#### [Exercise requirements]
The expected result is an exact copy of the lines from the one holding "[59.87-60.87s]" to the last line of the material, with pictures removed and nothing added.

BEGIN

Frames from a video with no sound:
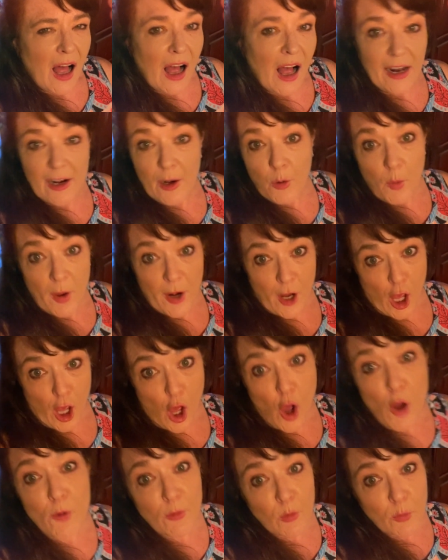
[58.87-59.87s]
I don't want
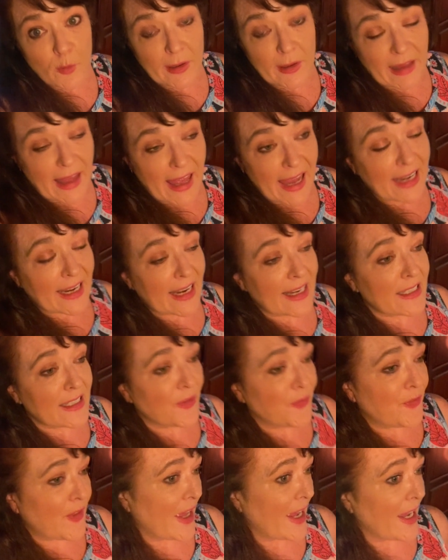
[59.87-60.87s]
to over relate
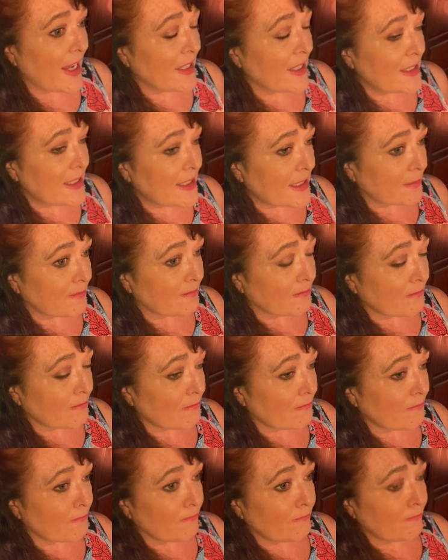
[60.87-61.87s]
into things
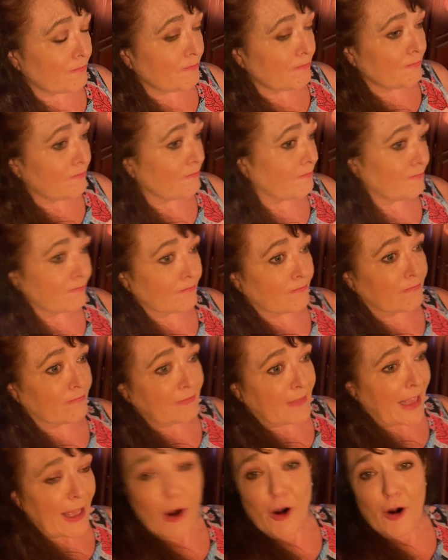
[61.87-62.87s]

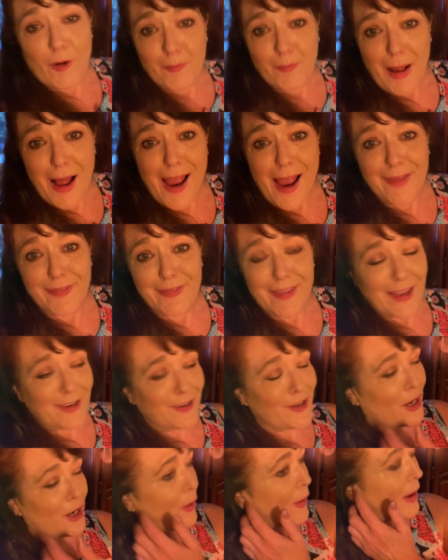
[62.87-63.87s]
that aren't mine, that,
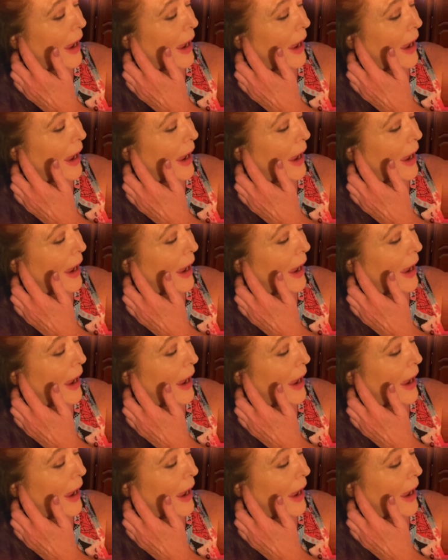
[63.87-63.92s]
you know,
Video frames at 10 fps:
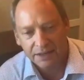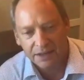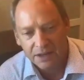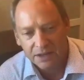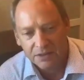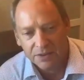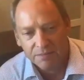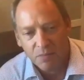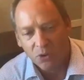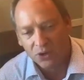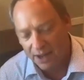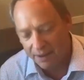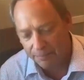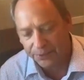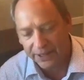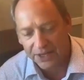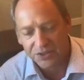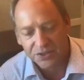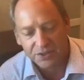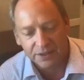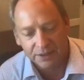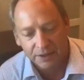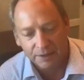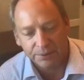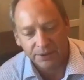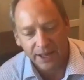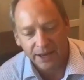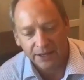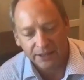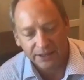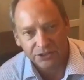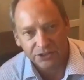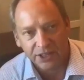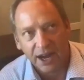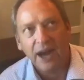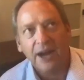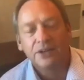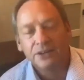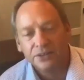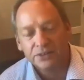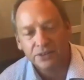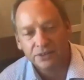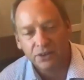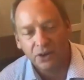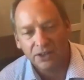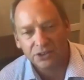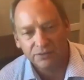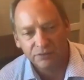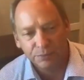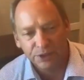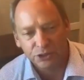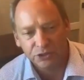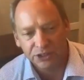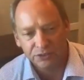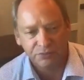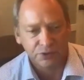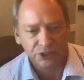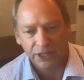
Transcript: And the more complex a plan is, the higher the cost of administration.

END

#### [Solution to this problem]
[59.87-60.87s]
to over relate
[60.87-61.87s]
into things
[61.87-62.87s]

[62.87-63.87s]
that aren't mine, that,
[63.87-63.92s]
you know,
Video frames at 10 fps:
Transcript: And the more complex a plan is, the higher the cost of administration.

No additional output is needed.